_Data for processing_

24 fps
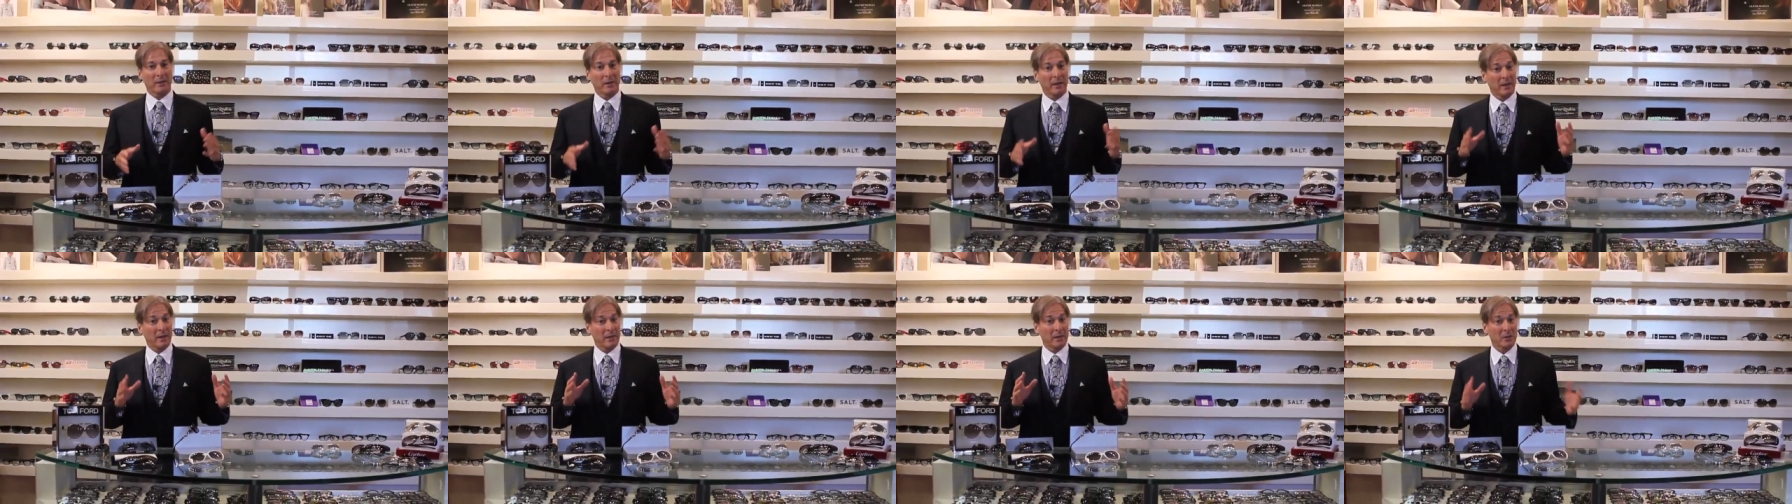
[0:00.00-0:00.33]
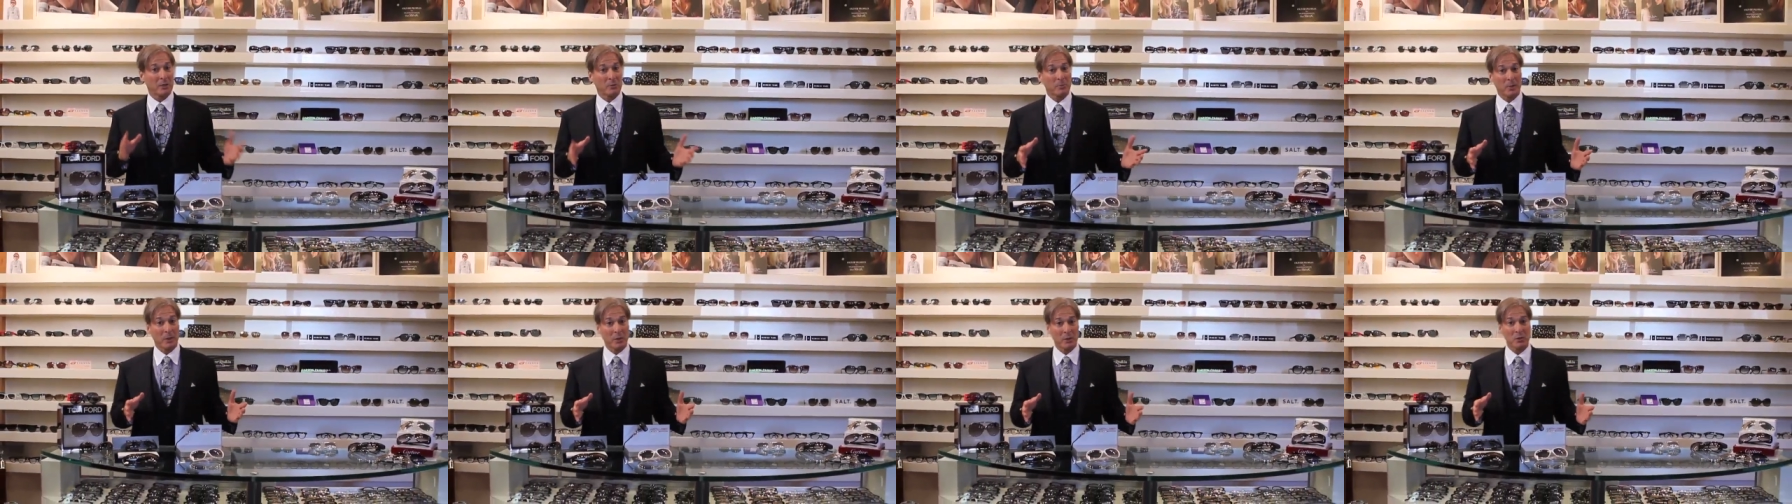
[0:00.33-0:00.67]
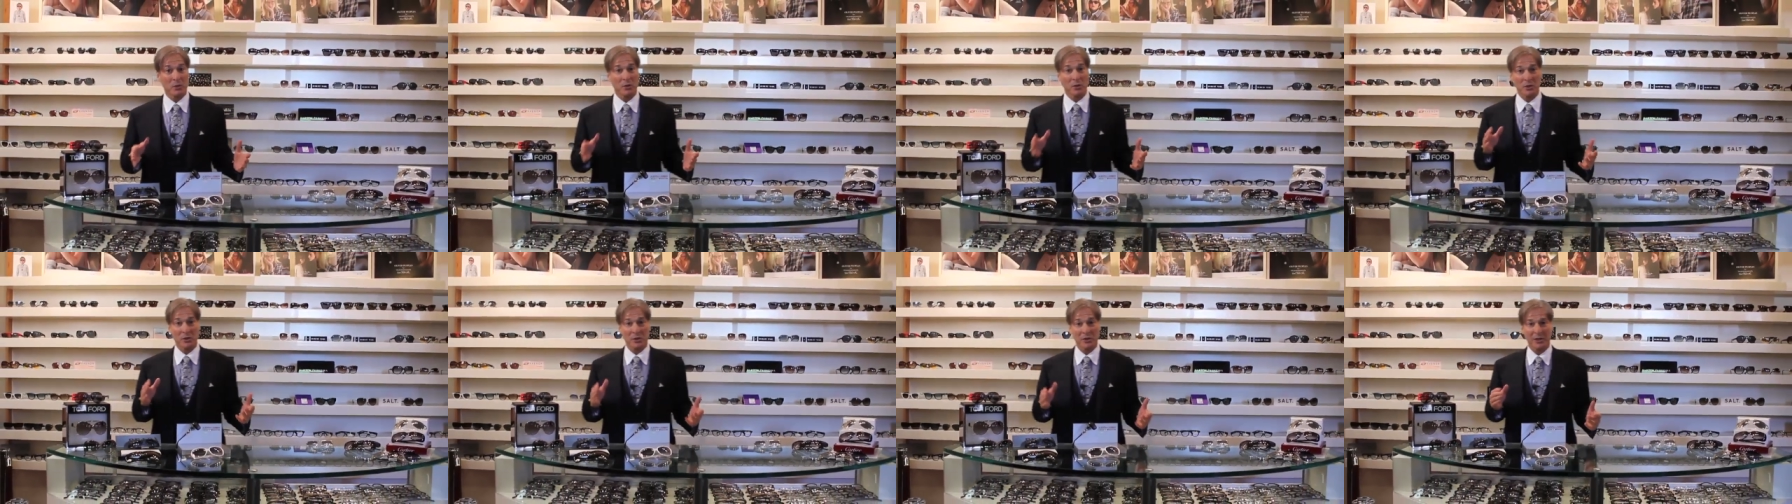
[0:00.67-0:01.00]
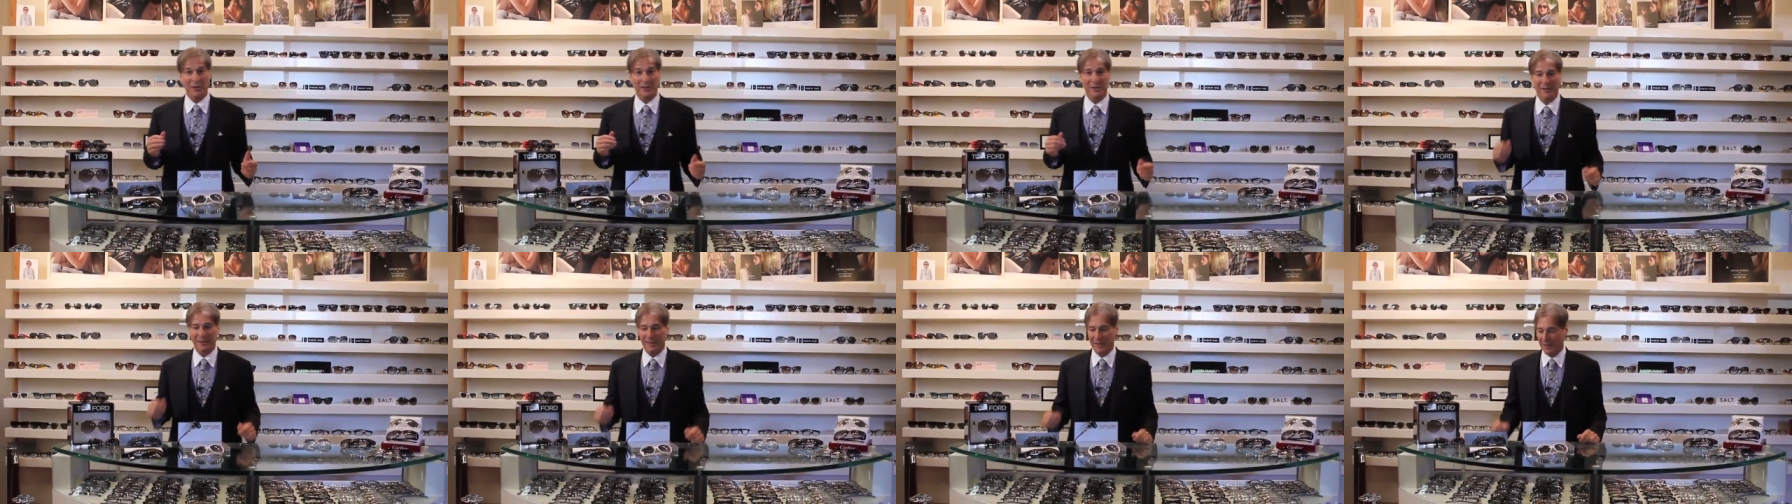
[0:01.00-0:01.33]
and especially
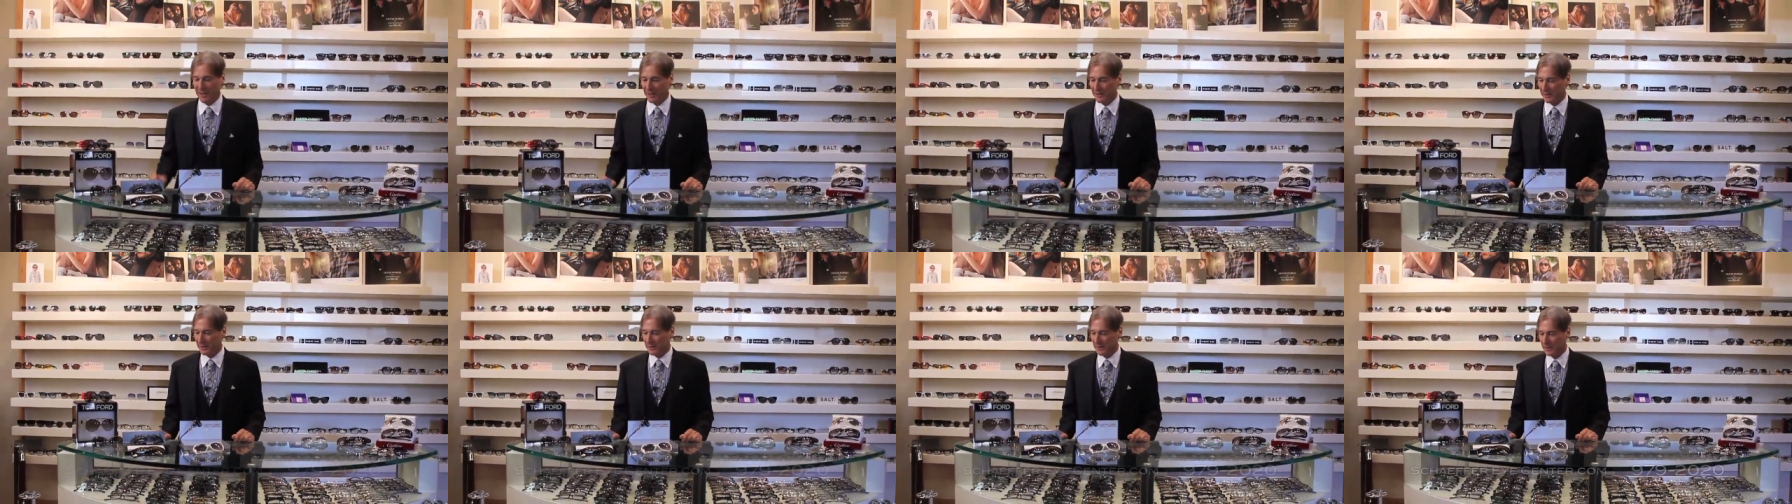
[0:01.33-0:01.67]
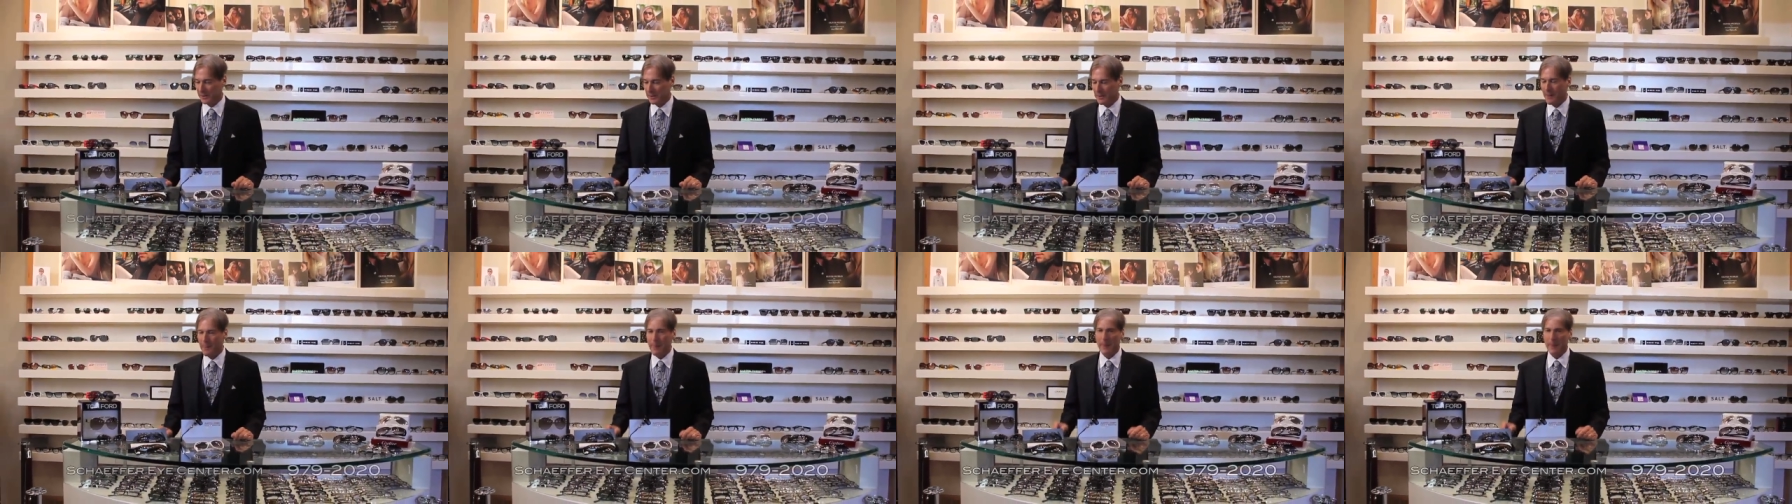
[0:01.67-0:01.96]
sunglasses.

_Assigned task_
Set down, word for word, the line that holds "[0:00.33-0:00.67]" and all lines after it to the end of the entries above, but not the pictures.

_Task result_
[0:00.33-0:00.67]
[0:00.67-0:01.00]
[0:01.00-0:01.33]
and especially
[0:01.33-0:01.67]
[0:01.67-0:01.96]
sunglasses.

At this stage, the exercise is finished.